Available data section start

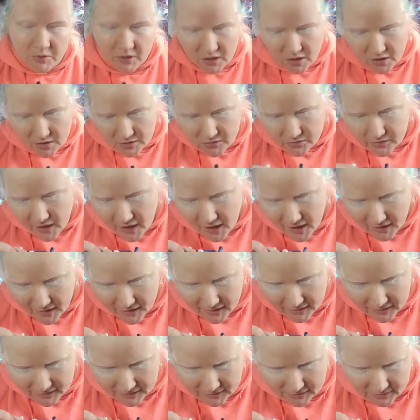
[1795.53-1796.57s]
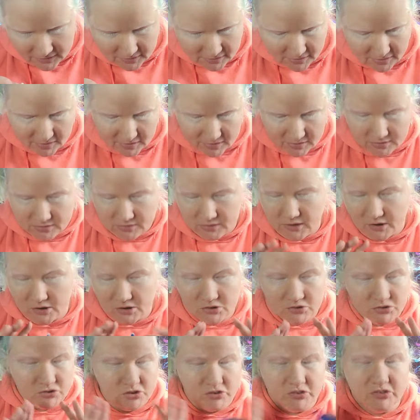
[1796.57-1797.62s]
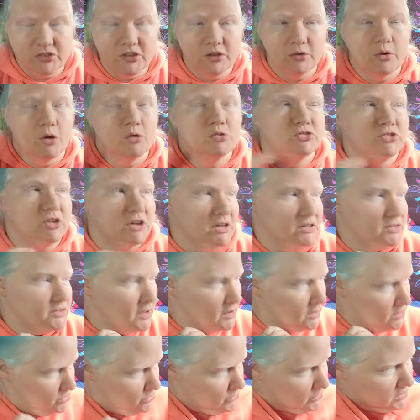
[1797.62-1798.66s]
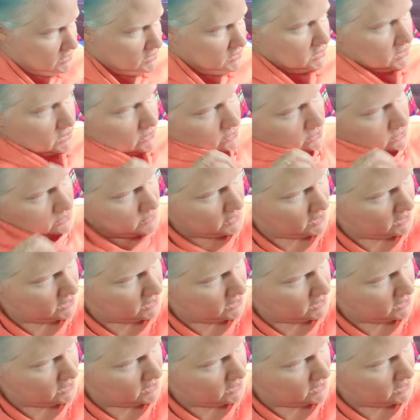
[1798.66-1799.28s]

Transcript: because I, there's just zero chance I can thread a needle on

Available data section end

▶ **Exercise instructions**
Reproduce each line of the records exactly, omitting any picture.

▶ **Task output**
[1795.53-1796.57s]
[1796.57-1797.62s]
[1797.62-1798.66s]
[1798.66-1799.28s]

Transcript: because I, there's just zero chance I can thread a needle on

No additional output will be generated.